Mais cette crise est aussi une formidable opportunité pour l’industrie française de se réinventer. La pandémie a fait prendre conscience de l’importance stratégique de nos actifs physiques industriels, et il est possible d’utiliser la crise pour inverser la vague de désindustrialisation qui s’étend depuis des décennies. L’industrie française a perdu près de 20 % de son poids dans le PIB en 15 ans et 1,4 million d’emplois en 25 ans. Les industriels doivent saisir cette chance pour réinvestir dans l’industrie française et faire naître une industrie plus régionalisée, plus forte et plus digitale ! La France devra pour cela adresser de front le sujet de la productivité. Nous sommes l’un des rares pays en Europe à voir sa productivité manufacturière se dégrader (- 0,7 % entre 2015 et 2019, alors que l’Allemagne l’a améliorée de 2,4 %). Il est urgent de s’attaquer à ce problème structurel en accélérant la digitalisation et en capitalisant sur la dynamique enclenchée ces dernières années.

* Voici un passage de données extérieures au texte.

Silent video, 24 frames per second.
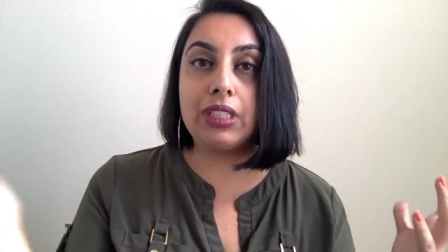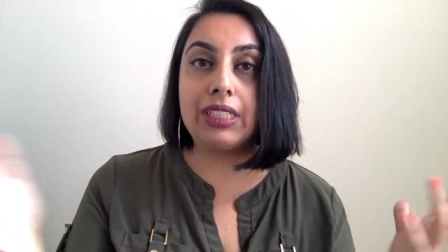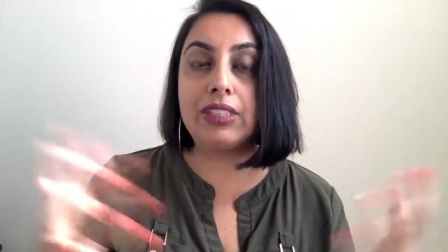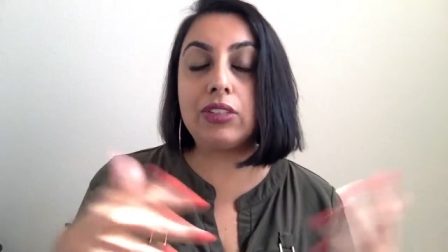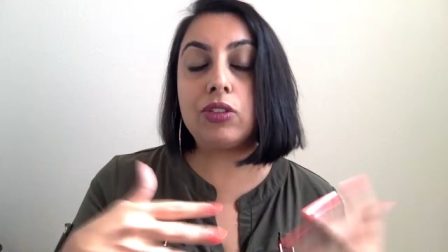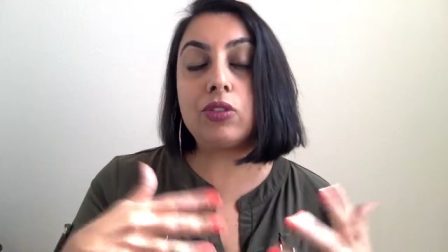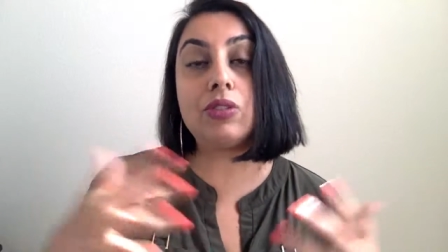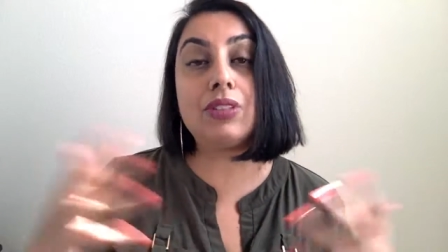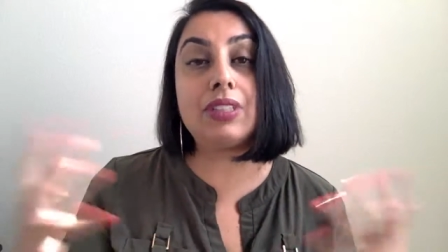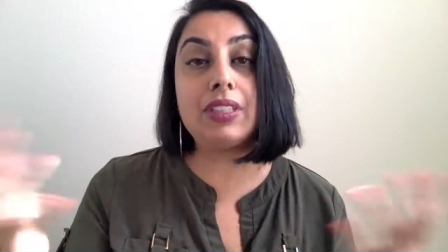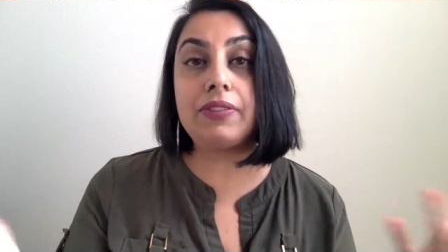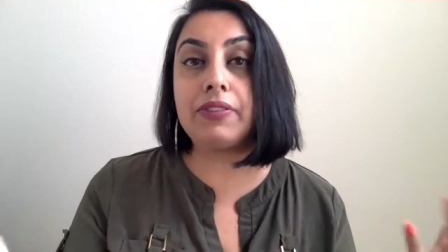
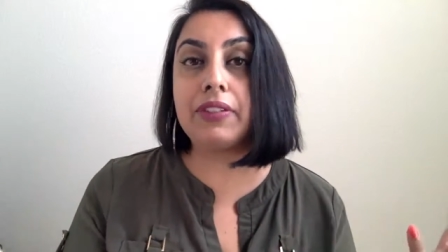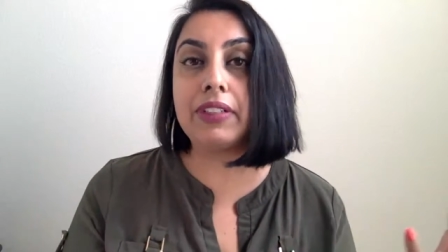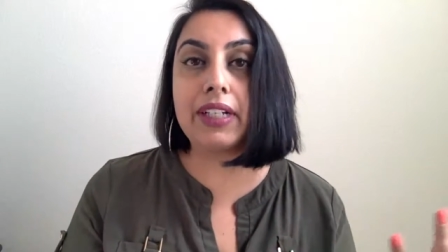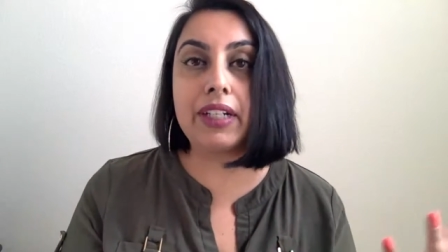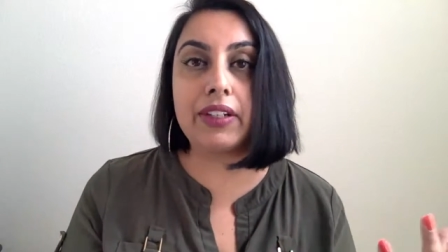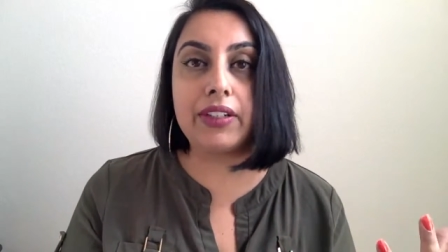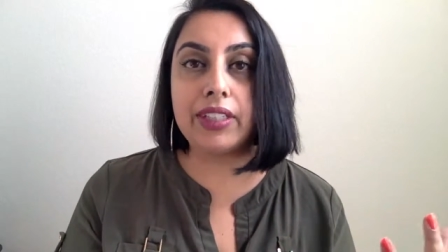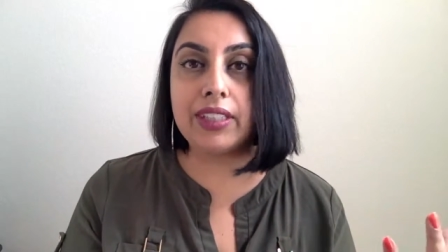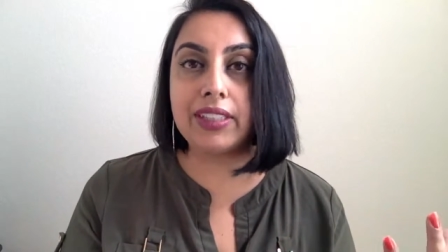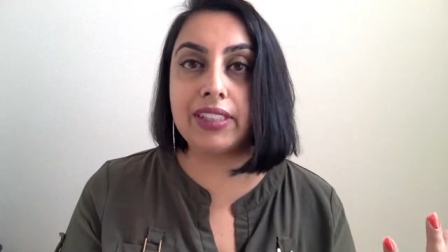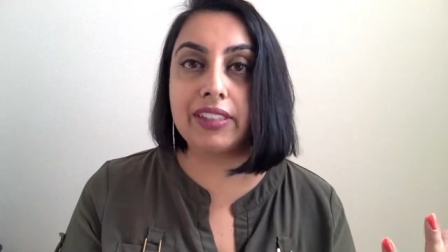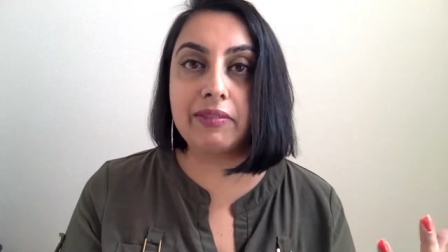into different
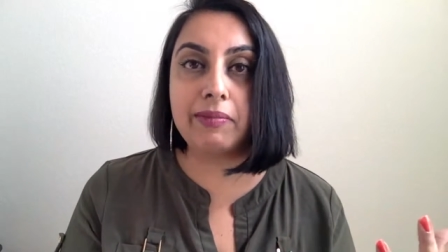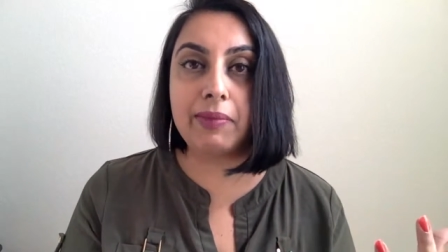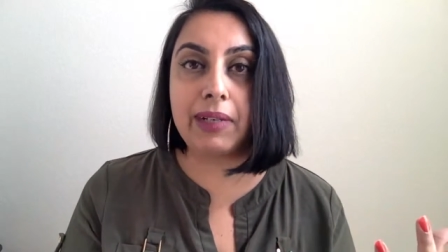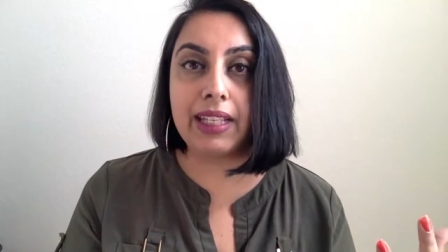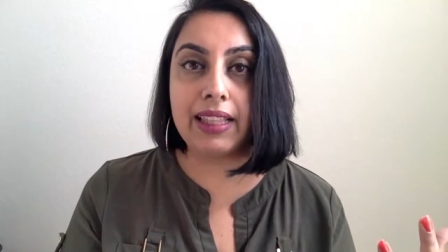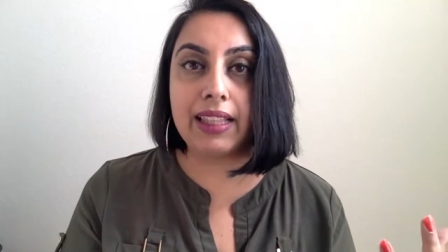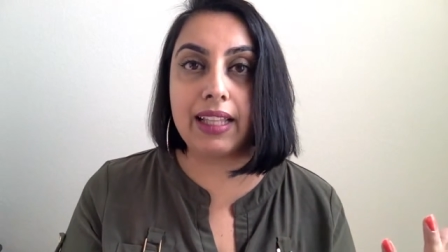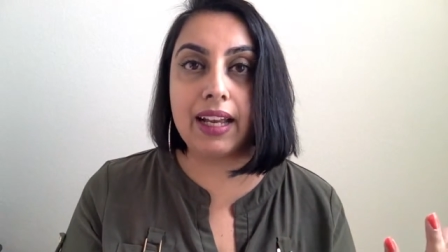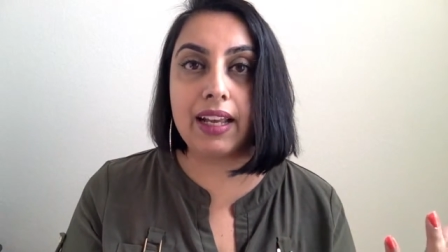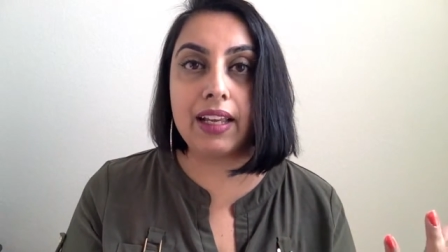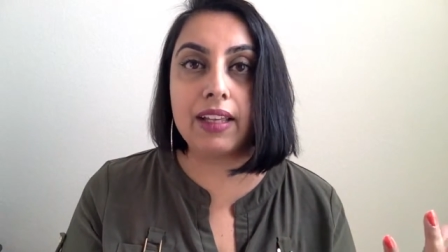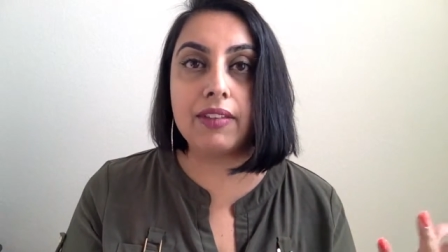areas of my
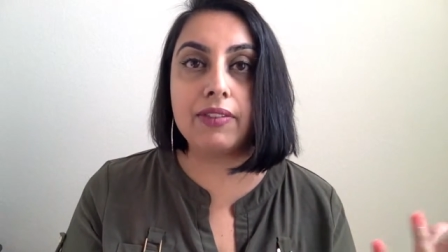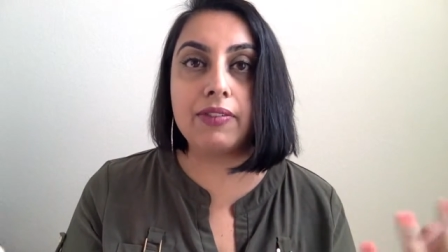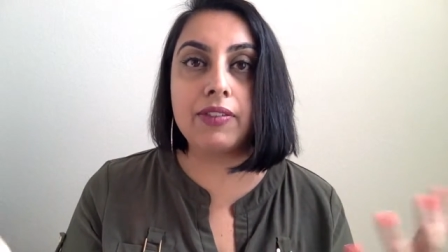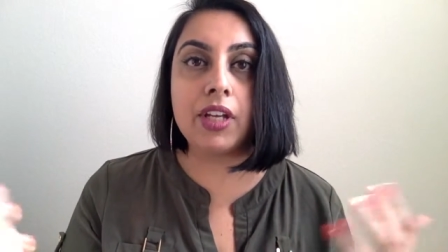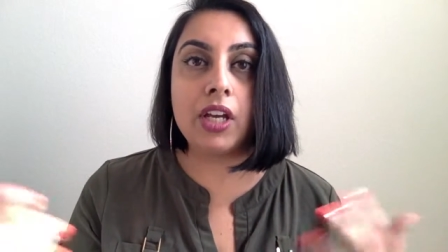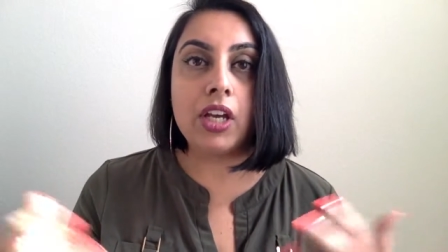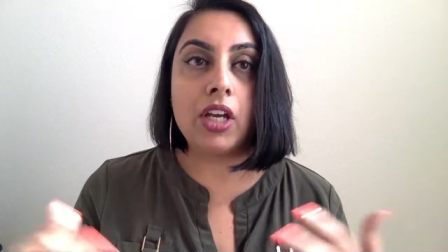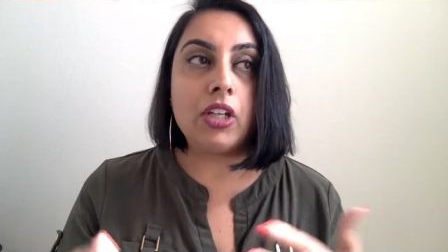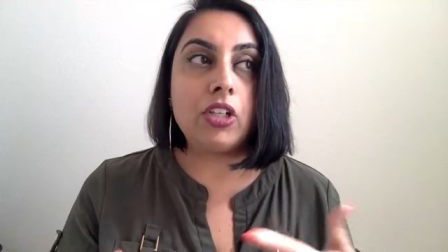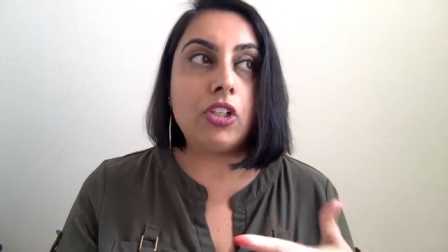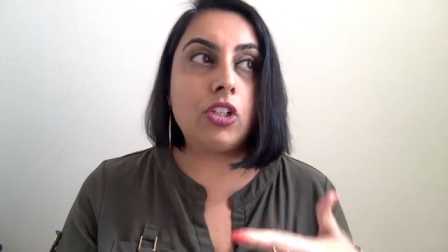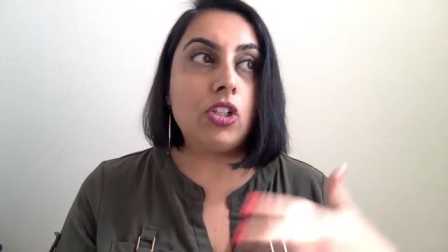life,
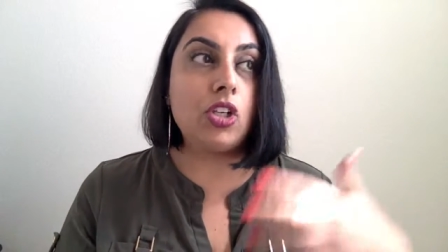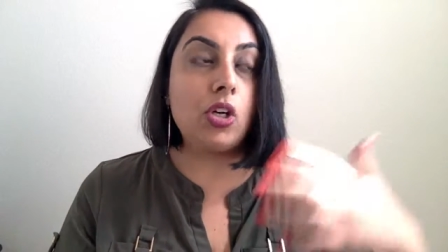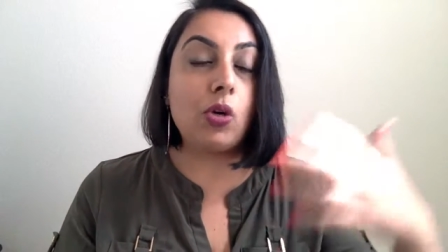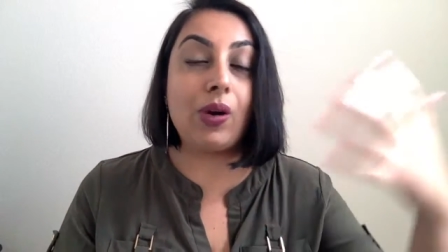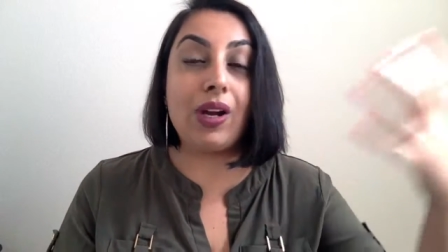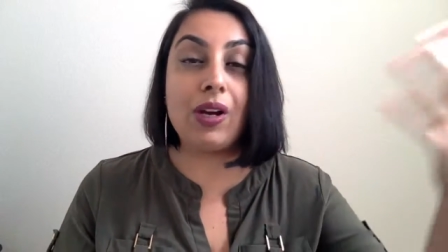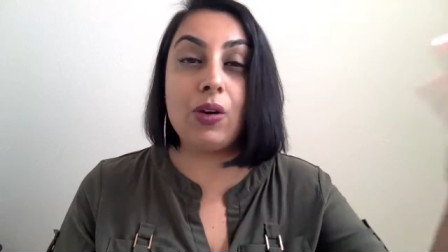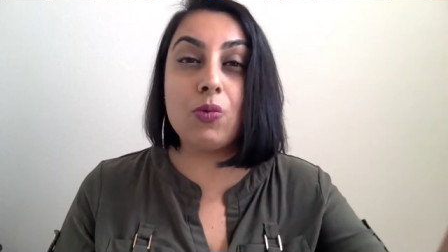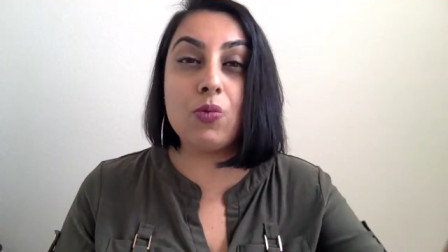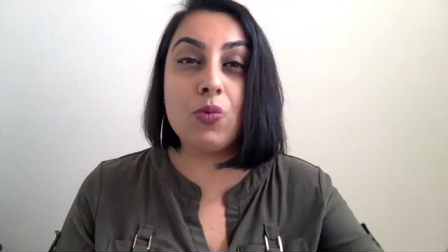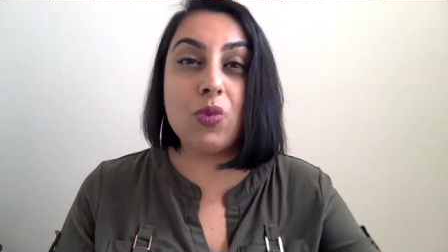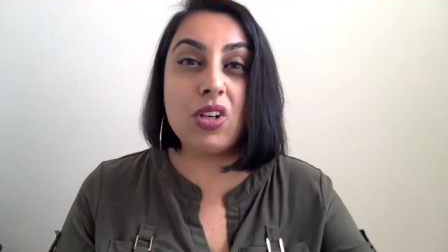
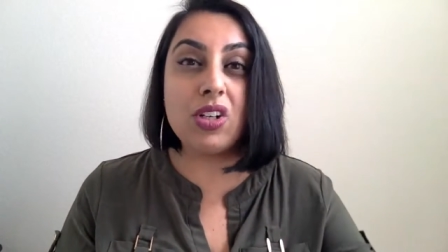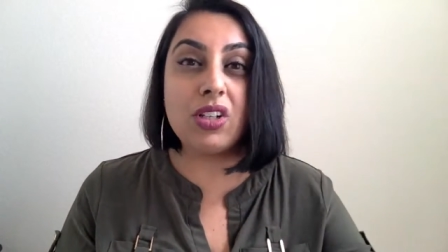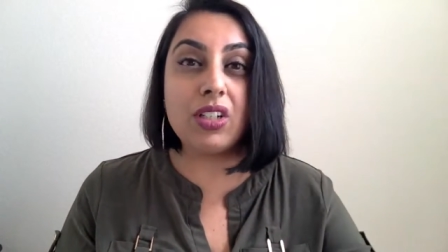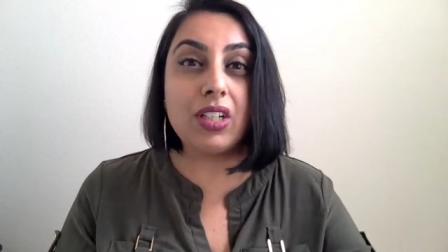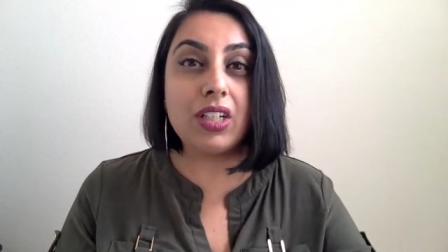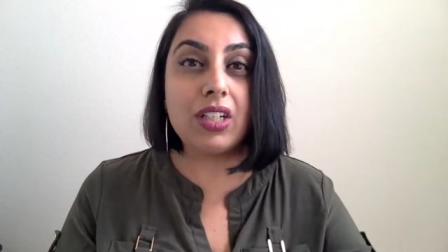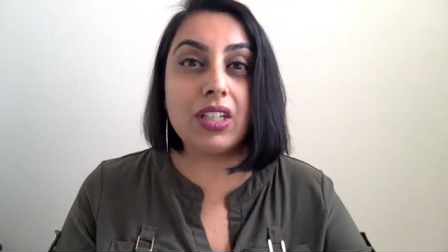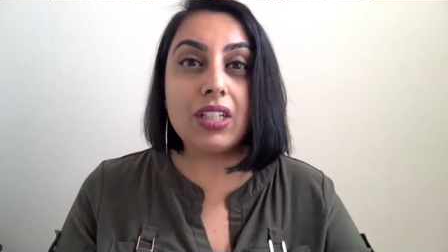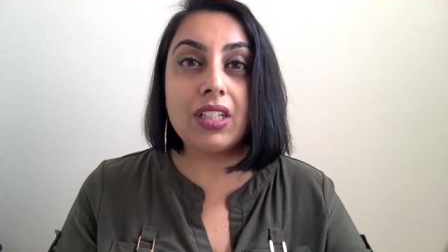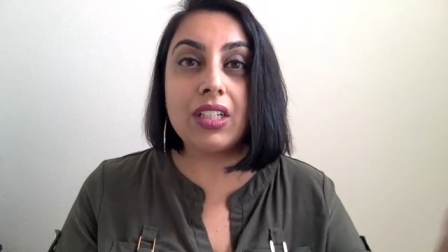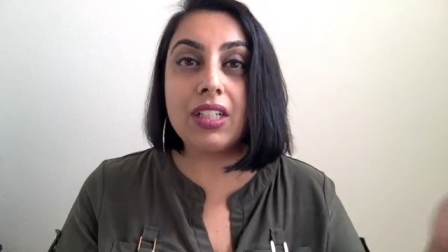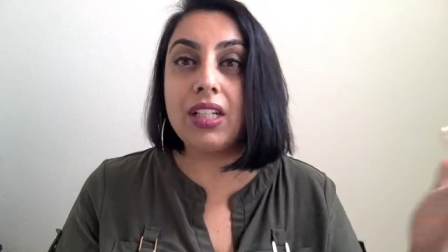at
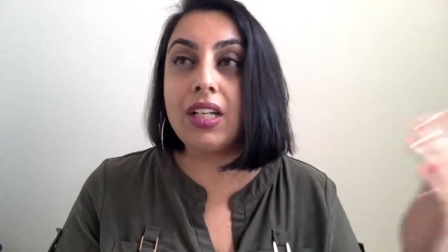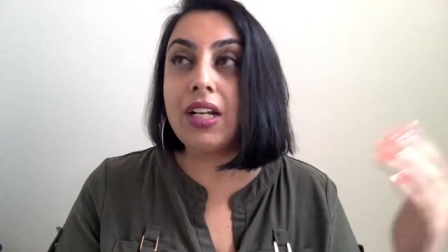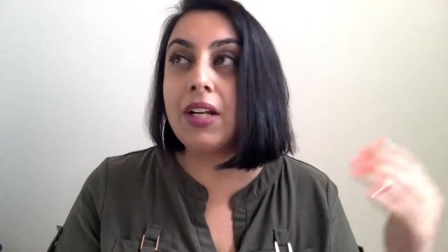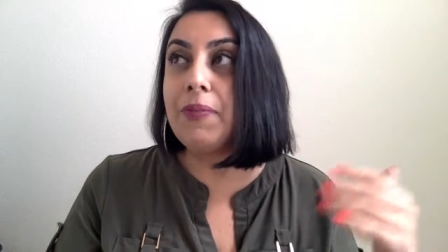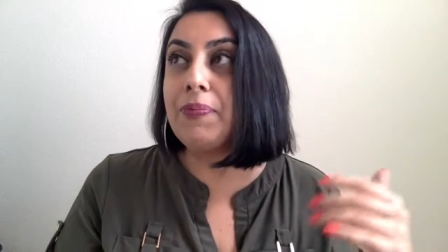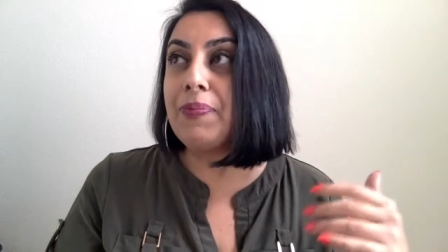work,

Au-delà de la France, ne soyons pas pessimiste quant à la capacité de l’Europe à exister à l’issue de cette crise. La sortie de la pandémie entraînera une résurgence des frontières, notamment pour certaines industries dont on voudra sécuriser l’approvisionnement au niveau national. Il en sera probablement ainsi pour l’industrie pharmaceutique ou les composants électroniques. Ces quelques exceptions mises à part, c’est le phénomène de régionalisation des chaînes industrielles qui va s’accélérer. Nous allons accélérer l’entrée dans une nouvelle phase de la mondialisation, ou chaque "cluster" régional aura sa chaîne de production localisée. Ce phénomène était à l’œuvre depuis plusieurs années, tiré par la convergence des coûts salariaux, les exigences de développement durable, la digitalisation et les guerres commerciales. En sortie de crise, les entreprises vont accélérer leurs efforts de régionalisation des flux, dans l’objectif de créer de la redondance dans les chaînes de valeur tout en rapprochant lieux de production et de consommation. À terme, 10 à 15 nouveaux clusters apparaîtront à l’échelle internationale. L’Europe en comptera probablement deux à trois, d’où l’importance de dessiner une politique industrielle forte, accélérant l’agenda de digitalisation et la collaboration entre acteurs.
La numérisation peut-elle être la solution salvatrice pour l’industrie française ? Quelles autres solutions peut-on imaginer pour reconsolider notre tissu industriel ?
La numérisation des usines est primordiale pour la relance de la productivité de l’industrie française ! Les technologies digitales peuvent permettre d’augmenter la productivité de 15 à 20 %, ce qui est justement ce dont les usines françaises ont besoin, pour être capable de bénéficier de la régionalisation qui est à l’œuvre. La digitalisation doit impérativement faire partie des plans d’investissements pour la réinvention de l’industrie française. Ceux-ci doivent notamment permettre la création et l’animation d’écosystèmes propices à la transformation digitale, tels que nous les présentions dans notre rapport réalisé avec l’Institut Montaigne en 2018, Industrie du futur, prêts, partez !
Plusieurs technologies digitales sont d’ailleurs au cœur de la stratégie de redémarrage. La réalité augmentée aide à construire des redondances dans le réseau industriel en formant rapidement des ouvriers à des gestes opératoires permettant de produire d’autres produits.